[TASK REQUIREMENTS] The records that follow are to be transcribed in full, leaving out each picture.
##########
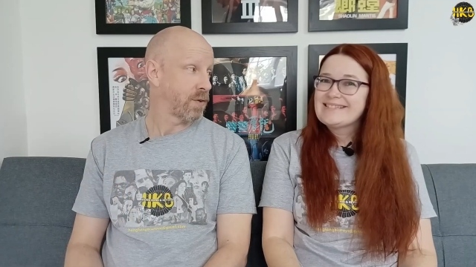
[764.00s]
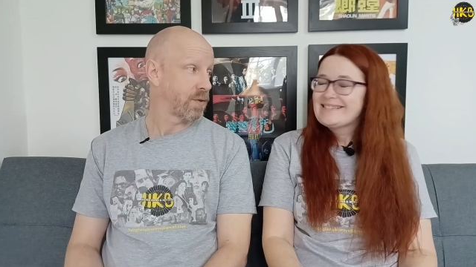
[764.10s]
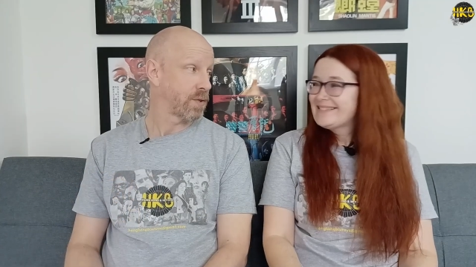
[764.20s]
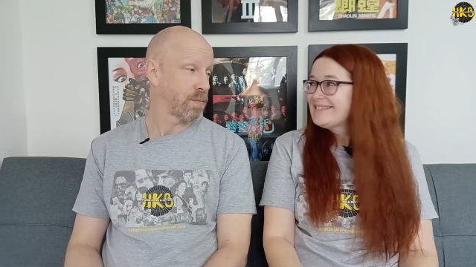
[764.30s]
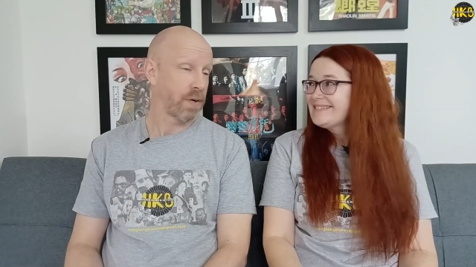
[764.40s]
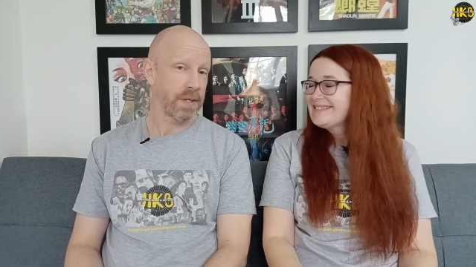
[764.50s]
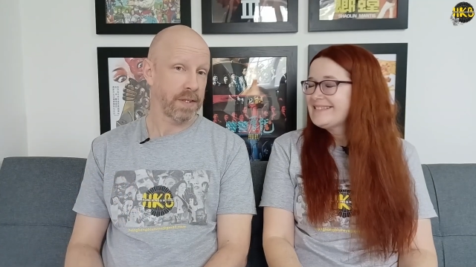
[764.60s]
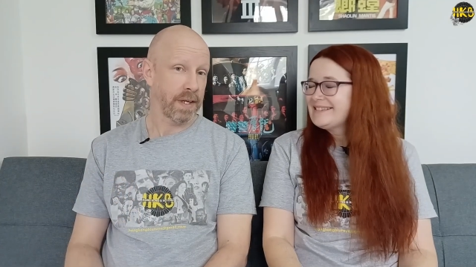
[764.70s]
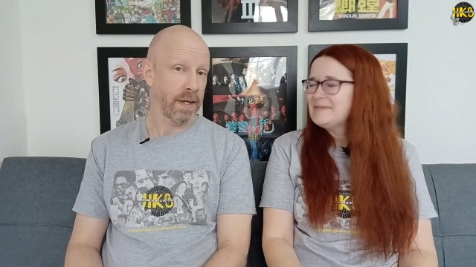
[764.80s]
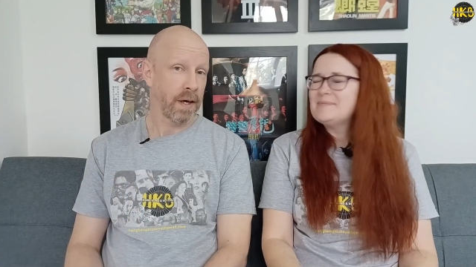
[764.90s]
Speaker 1: and not
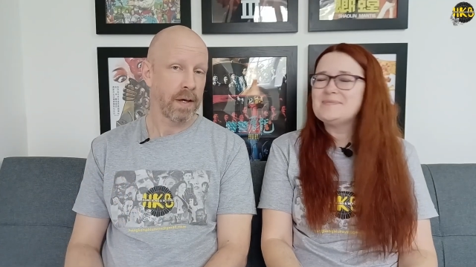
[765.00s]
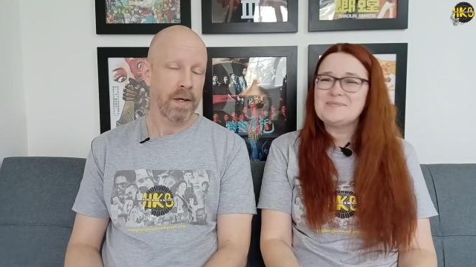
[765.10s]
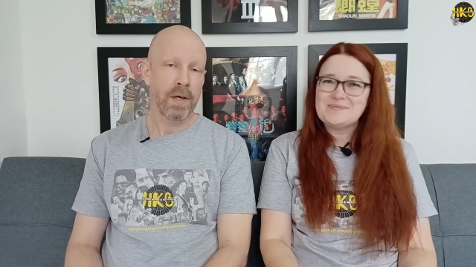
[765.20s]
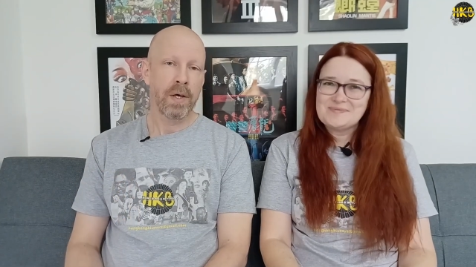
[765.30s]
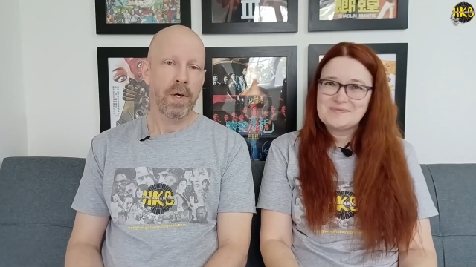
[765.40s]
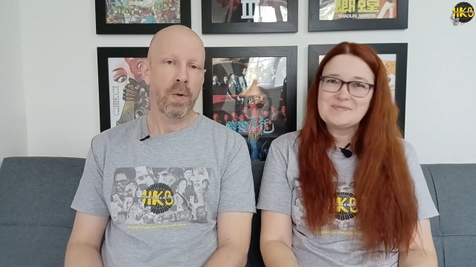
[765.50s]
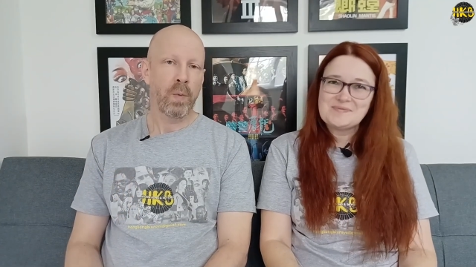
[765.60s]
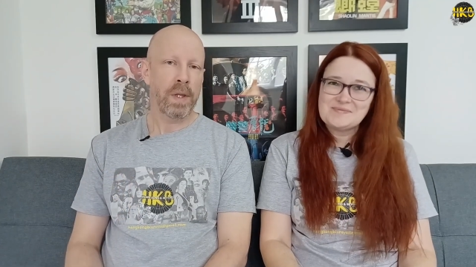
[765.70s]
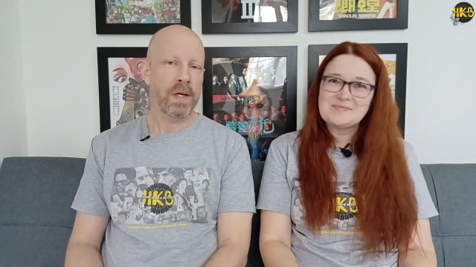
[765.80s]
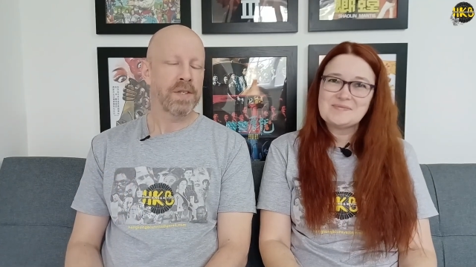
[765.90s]
surprising. Mm.
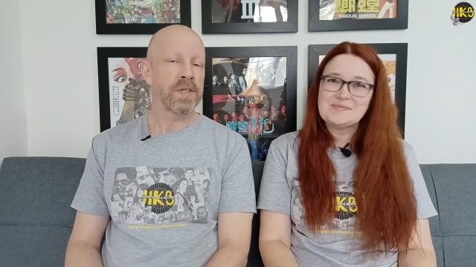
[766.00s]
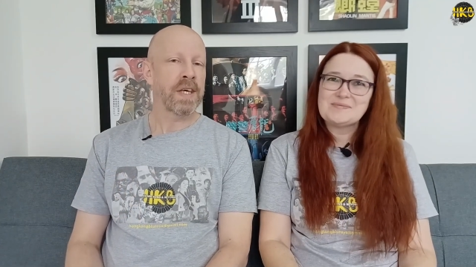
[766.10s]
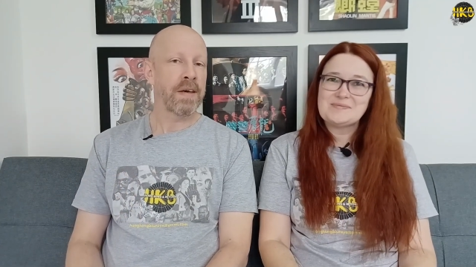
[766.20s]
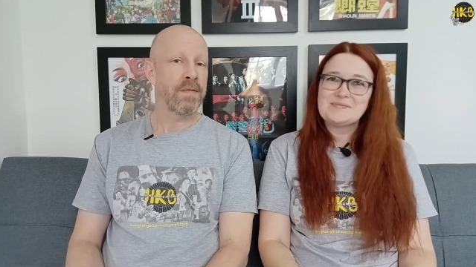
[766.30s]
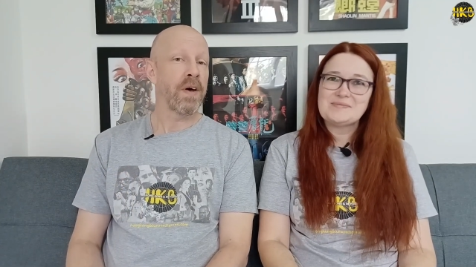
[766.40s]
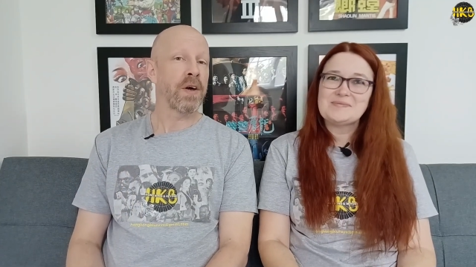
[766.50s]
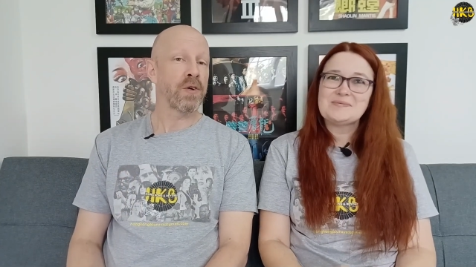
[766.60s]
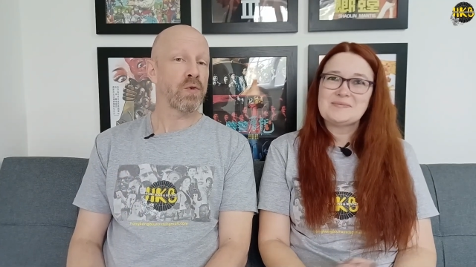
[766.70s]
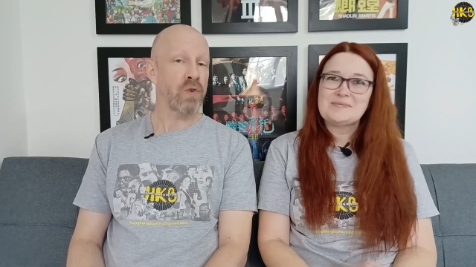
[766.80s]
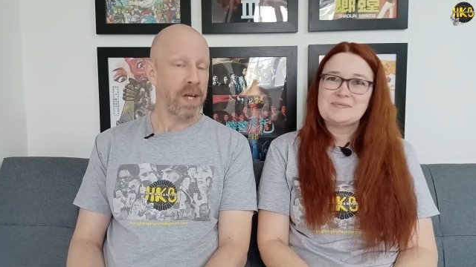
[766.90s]
We'd like to give a
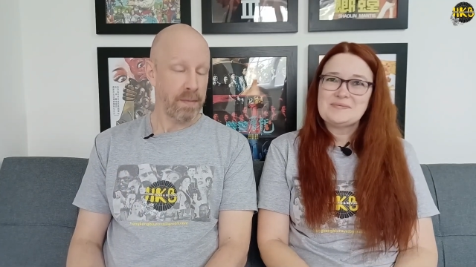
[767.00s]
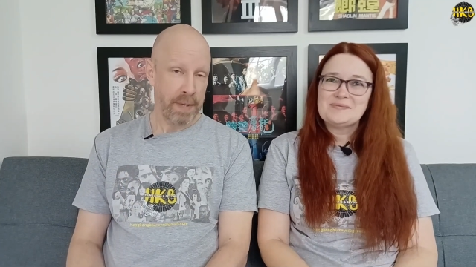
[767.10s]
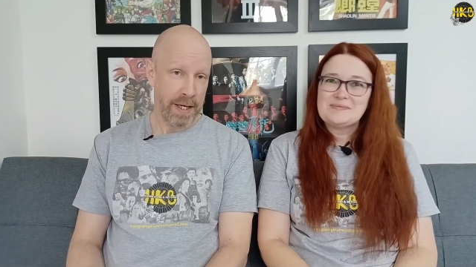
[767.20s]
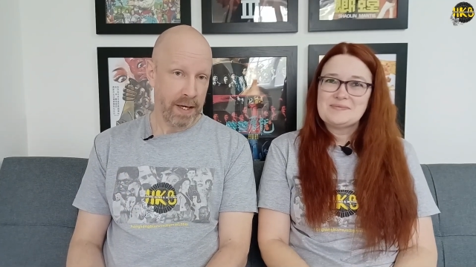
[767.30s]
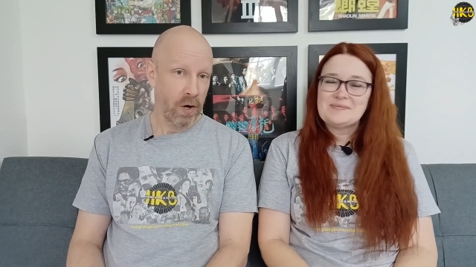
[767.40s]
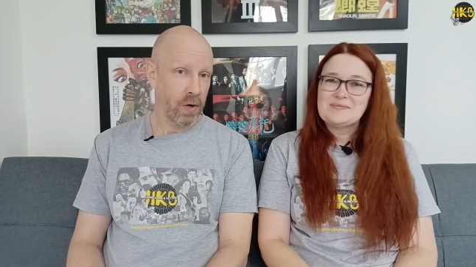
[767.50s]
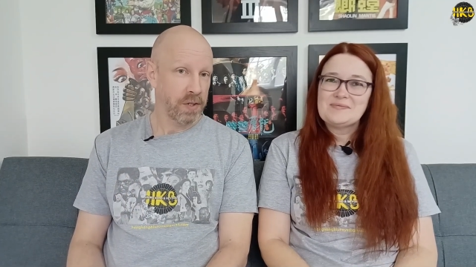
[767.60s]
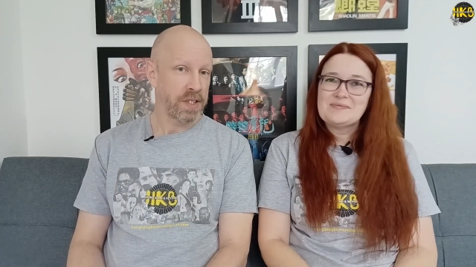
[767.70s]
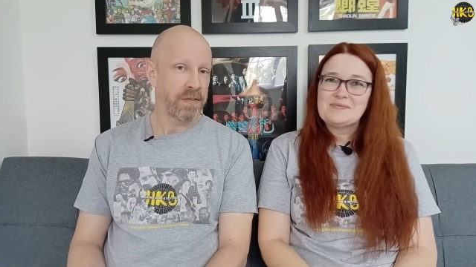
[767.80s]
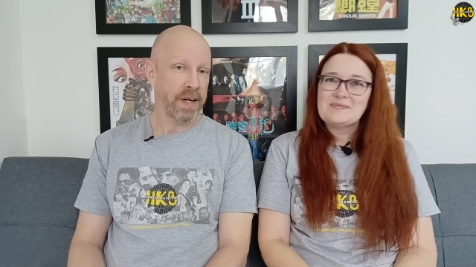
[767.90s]
great big
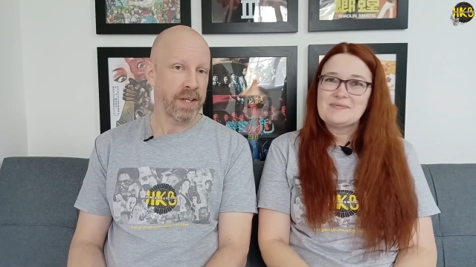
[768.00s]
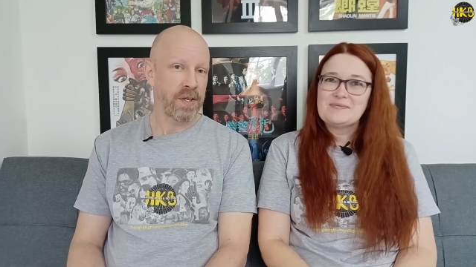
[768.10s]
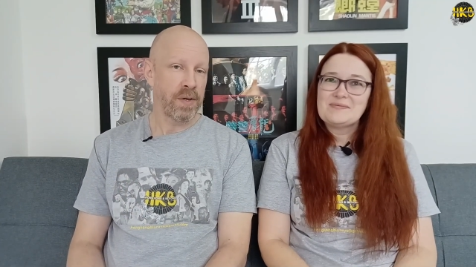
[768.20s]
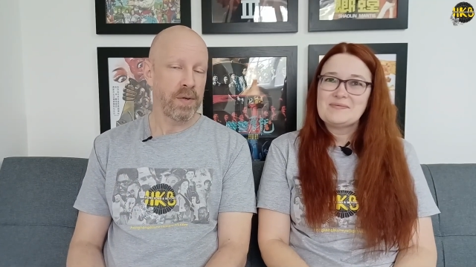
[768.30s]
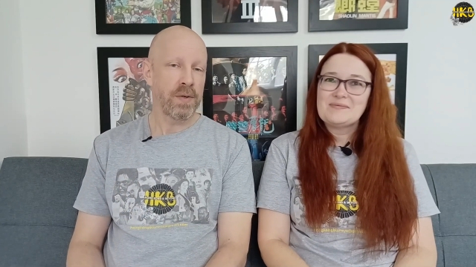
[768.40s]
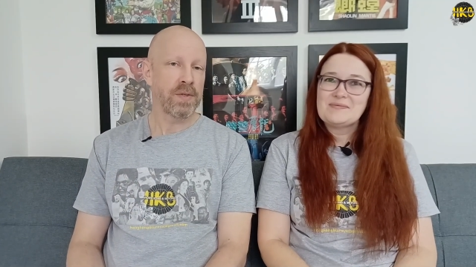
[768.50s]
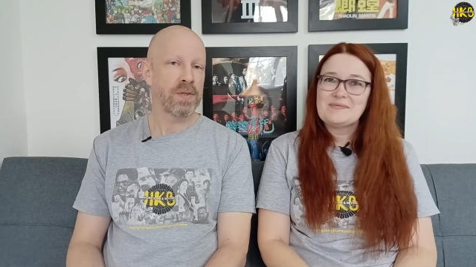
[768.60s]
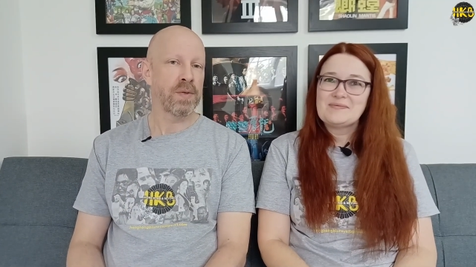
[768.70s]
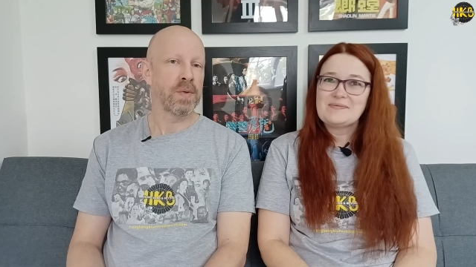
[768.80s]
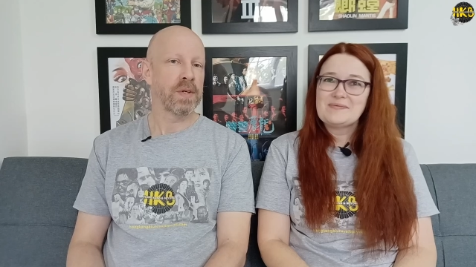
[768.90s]
hearty thank you
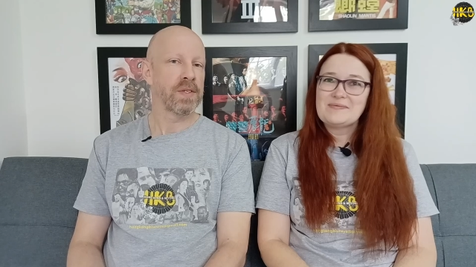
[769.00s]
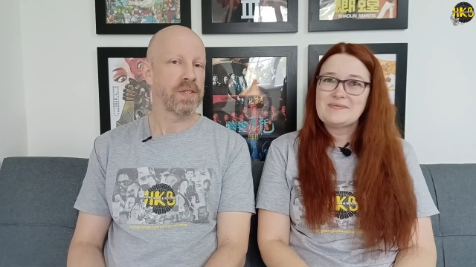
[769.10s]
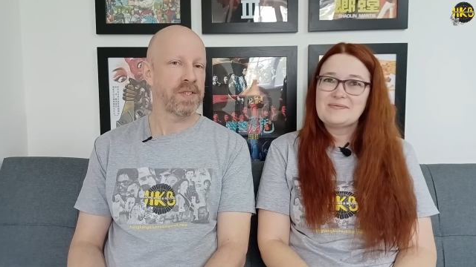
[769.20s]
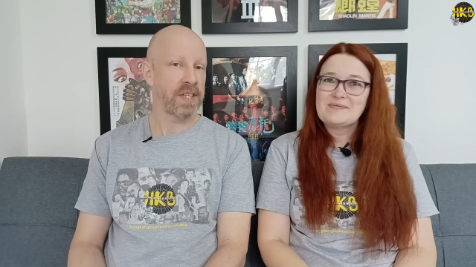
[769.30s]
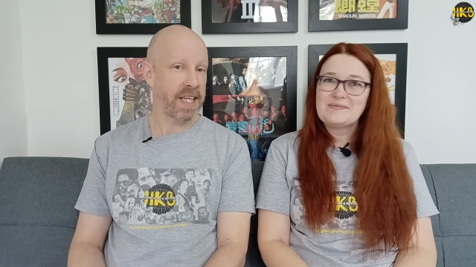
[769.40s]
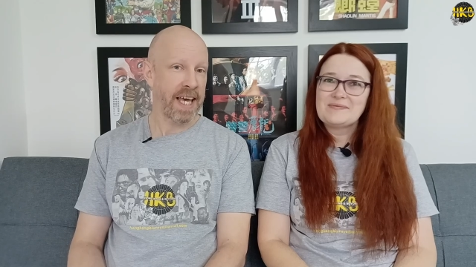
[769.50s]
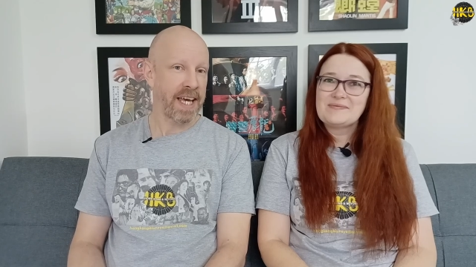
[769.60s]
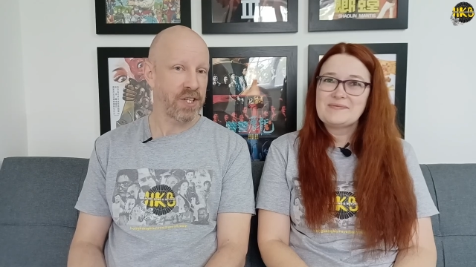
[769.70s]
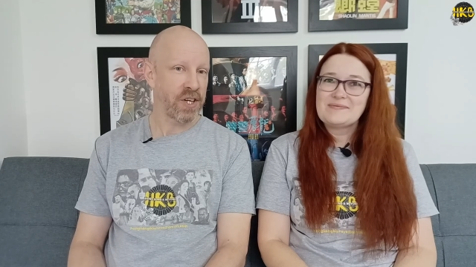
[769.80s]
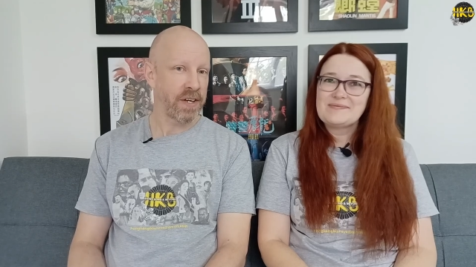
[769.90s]
to
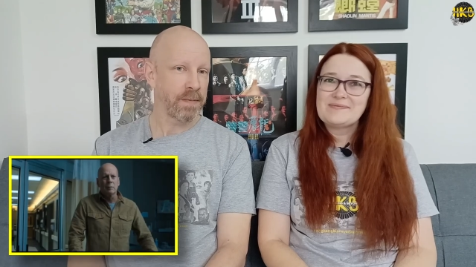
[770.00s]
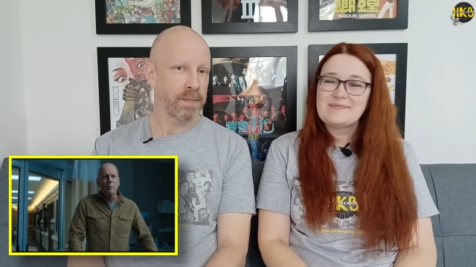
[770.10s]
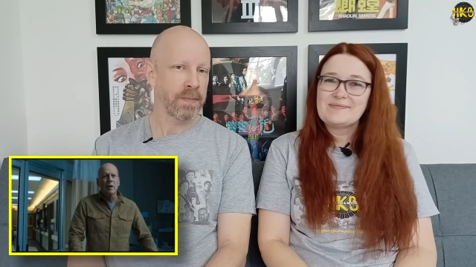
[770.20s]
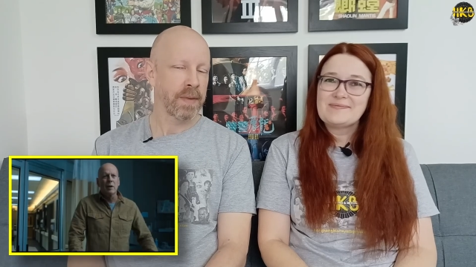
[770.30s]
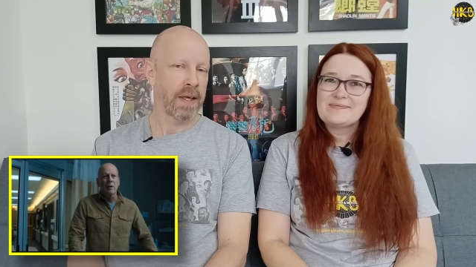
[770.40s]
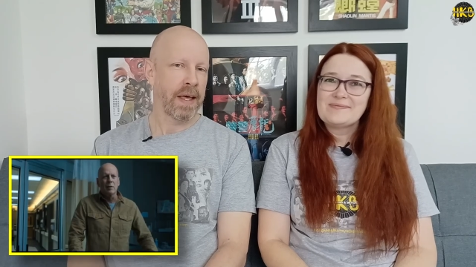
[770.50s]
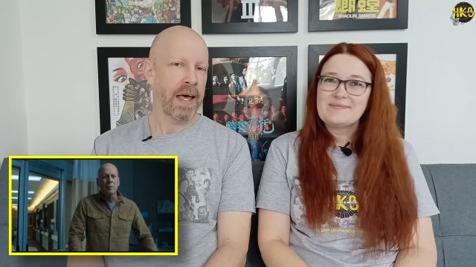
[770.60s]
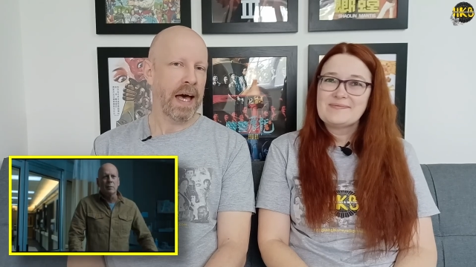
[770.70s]
CineAsia. Thank you.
##########
[FINAL ANSWER]
[764.00s]
[764.10s]
[764.20s]
[764.30s]
[764.40s]
[764.50s]
[764.60s]
[764.70s]
[764.80s]
[764.90s]
Speaker 1: and not
[765.00s]
[765.10s]
[765.20s]
[765.30s]
[765.40s]
[765.50s]
[765.60s]
[765.70s]
[765.80s]
[765.90s]
surprising. Mm.
[766.00s]
[766.10s]
[766.20s]
[766.30s]
[766.40s]
[766.50s]
[766.60s]
[766.70s]
[766.80s]
[766.90s]
We'd like to give a
[767.00s]
[767.10s]
[767.20s]
[767.30s]
[767.40s]
[767.50s]
[767.60s]
[767.70s]
[767.80s]
[767.90s]
great big
[768.00s]
[768.10s]
[768.20s]
[768.30s]
[768.40s]
[768.50s]
[768.60s]
[768.70s]
[768.80s]
[768.90s]
hearty thank you
[769.00s]
[769.10s]
[769.20s]
[769.30s]
[769.40s]
[769.50s]
[769.60s]
[769.70s]
[769.80s]
[769.90s]
to
[770.00s]
[770.10s]
[770.20s]
[770.30s]
[770.40s]
[770.50s]
[770.60s]
[770.70s]
CineAsia. Thank you.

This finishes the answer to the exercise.